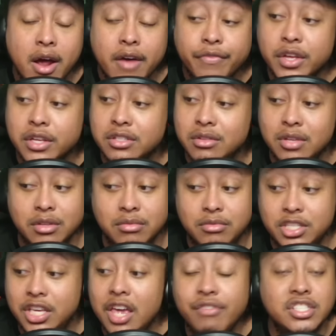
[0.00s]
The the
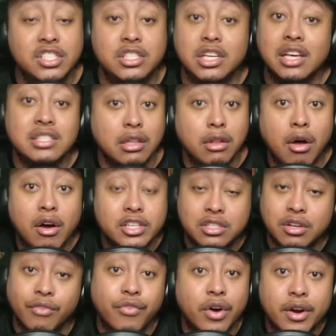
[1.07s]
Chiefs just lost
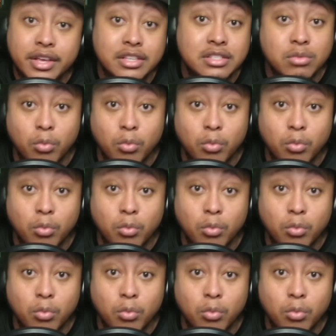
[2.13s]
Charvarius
...
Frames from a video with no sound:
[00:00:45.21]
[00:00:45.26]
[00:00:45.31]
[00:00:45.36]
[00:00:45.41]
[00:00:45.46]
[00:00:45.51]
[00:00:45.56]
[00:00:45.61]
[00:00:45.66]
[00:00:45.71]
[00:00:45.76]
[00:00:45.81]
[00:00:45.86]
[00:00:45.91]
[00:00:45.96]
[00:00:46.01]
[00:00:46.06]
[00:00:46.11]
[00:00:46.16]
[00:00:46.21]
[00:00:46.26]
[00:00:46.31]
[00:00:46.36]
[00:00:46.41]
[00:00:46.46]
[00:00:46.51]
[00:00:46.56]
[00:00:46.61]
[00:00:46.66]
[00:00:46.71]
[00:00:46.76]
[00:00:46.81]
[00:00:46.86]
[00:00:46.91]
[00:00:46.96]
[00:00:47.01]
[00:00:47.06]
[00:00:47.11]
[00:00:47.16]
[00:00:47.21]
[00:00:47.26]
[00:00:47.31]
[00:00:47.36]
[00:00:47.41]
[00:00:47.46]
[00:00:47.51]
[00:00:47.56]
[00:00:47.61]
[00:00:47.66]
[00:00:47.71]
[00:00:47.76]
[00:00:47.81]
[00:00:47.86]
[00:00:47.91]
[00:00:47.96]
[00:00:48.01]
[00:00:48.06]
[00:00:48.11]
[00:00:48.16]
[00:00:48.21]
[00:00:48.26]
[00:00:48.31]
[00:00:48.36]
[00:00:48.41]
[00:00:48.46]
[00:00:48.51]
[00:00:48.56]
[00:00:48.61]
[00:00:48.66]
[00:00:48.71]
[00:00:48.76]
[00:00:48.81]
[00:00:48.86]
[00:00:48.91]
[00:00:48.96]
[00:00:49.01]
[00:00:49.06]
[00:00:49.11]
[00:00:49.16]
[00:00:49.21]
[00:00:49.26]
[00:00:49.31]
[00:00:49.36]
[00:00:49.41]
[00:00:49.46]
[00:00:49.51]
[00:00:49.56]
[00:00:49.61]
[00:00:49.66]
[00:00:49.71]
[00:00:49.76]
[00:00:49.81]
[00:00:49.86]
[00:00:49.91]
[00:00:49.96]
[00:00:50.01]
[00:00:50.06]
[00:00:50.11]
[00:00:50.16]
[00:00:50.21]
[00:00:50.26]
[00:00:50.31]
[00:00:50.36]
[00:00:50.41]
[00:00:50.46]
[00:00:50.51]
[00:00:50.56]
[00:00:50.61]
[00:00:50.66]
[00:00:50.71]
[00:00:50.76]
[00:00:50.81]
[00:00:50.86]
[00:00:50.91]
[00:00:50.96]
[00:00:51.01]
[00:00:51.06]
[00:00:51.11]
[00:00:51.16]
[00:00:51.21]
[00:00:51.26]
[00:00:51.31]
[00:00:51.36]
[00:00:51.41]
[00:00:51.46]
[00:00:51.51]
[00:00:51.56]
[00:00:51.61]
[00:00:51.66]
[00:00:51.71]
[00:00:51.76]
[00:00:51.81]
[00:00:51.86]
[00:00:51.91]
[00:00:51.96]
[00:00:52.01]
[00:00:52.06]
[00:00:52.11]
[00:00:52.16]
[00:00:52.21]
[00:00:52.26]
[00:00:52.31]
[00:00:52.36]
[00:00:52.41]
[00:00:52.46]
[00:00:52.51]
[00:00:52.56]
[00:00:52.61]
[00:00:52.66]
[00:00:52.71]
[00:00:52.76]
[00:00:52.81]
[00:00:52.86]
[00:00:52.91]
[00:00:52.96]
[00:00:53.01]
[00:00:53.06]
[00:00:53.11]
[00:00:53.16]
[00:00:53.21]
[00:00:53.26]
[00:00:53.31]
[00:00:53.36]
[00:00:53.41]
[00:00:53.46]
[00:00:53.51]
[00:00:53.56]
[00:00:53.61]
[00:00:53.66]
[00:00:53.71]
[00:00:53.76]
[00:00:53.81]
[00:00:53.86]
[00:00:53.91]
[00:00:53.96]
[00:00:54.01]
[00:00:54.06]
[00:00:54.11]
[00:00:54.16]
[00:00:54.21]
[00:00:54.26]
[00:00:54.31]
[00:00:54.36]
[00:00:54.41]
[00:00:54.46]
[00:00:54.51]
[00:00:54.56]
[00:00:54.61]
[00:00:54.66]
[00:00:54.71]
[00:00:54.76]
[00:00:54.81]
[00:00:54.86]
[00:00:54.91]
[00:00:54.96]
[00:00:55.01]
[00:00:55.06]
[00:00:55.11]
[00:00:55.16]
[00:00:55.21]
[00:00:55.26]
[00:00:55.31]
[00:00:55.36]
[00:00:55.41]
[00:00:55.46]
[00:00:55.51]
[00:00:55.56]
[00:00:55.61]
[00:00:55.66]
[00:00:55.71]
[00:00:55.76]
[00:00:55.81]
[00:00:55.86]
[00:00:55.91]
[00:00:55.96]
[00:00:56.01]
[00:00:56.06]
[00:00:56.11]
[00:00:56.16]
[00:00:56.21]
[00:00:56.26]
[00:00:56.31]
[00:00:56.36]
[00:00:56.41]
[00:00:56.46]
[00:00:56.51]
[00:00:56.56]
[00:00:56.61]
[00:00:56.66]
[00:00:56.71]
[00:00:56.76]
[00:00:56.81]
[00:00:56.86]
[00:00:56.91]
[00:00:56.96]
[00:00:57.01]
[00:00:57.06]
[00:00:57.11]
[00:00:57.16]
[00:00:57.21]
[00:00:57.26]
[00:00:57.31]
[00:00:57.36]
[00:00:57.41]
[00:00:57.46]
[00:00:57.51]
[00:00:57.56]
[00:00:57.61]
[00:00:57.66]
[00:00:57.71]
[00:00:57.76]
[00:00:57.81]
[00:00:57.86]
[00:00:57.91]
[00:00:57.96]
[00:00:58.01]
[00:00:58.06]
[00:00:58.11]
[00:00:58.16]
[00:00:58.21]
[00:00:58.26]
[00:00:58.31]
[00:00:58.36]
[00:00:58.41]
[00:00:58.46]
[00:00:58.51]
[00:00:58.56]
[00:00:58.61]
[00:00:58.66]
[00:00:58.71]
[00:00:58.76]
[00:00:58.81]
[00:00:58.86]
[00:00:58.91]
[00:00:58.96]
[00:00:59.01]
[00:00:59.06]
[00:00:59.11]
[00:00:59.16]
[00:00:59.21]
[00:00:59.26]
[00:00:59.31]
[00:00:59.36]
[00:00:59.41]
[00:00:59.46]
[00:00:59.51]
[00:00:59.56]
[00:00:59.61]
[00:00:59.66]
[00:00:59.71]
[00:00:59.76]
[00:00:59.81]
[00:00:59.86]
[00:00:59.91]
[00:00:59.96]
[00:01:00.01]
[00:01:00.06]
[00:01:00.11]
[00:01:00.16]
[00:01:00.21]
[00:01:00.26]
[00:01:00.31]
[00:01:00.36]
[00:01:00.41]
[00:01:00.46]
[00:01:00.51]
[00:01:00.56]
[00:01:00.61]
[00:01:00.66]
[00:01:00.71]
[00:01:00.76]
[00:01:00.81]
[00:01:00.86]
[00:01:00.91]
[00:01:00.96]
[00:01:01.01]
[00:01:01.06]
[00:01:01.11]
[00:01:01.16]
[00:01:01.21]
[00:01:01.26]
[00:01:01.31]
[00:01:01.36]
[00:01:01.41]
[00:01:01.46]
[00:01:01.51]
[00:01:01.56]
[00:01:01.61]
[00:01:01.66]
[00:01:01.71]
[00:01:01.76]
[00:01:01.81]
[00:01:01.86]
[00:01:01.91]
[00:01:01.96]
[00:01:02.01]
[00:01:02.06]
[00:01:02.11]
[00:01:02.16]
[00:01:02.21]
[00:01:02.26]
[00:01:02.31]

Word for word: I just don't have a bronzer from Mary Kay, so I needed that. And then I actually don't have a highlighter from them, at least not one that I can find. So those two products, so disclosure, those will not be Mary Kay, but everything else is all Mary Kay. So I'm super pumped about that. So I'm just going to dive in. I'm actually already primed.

* [TASK TO COMPLETE] Could you restate, word for word, the lines above from the one with "[00:00:53.56]" to the one with "[00:00:55.36]", both included?

* [ANSWER SECTION]
[00:00:53.56]
[00:00:53.61]
[00:00:53.66]
[00:00:53.71]
[00:00:53.76]
[00:00:53.81]
[00:00:53.86]
[00:00:53.91]
[00:00:53.96]
[00:00:54.01]
[00:00:54.06]
[00:00:54.11]
[00:00:54.16]
[00:00:54.21]
[00:00:54.26]
[00:00:54.31]
[00:00:54.36]
[00:00:54.41]
[00:00:54.46]
[00:00:54.51]
[00:00:54.56]
[00:00:54.61]
[00:00:54.66]
[00:00:54.71]
[00:00:54.76]
[00:00:54.81]
[00:00:54.86]
[00:00:54.91]
[00:00:54.96]
[00:00:55.01]
[00:00:55.06]
[00:00:55.11]
[00:00:55.16]
[00:00:55.21]
[00:00:55.26]
[00:00:55.31]
[00:00:55.36]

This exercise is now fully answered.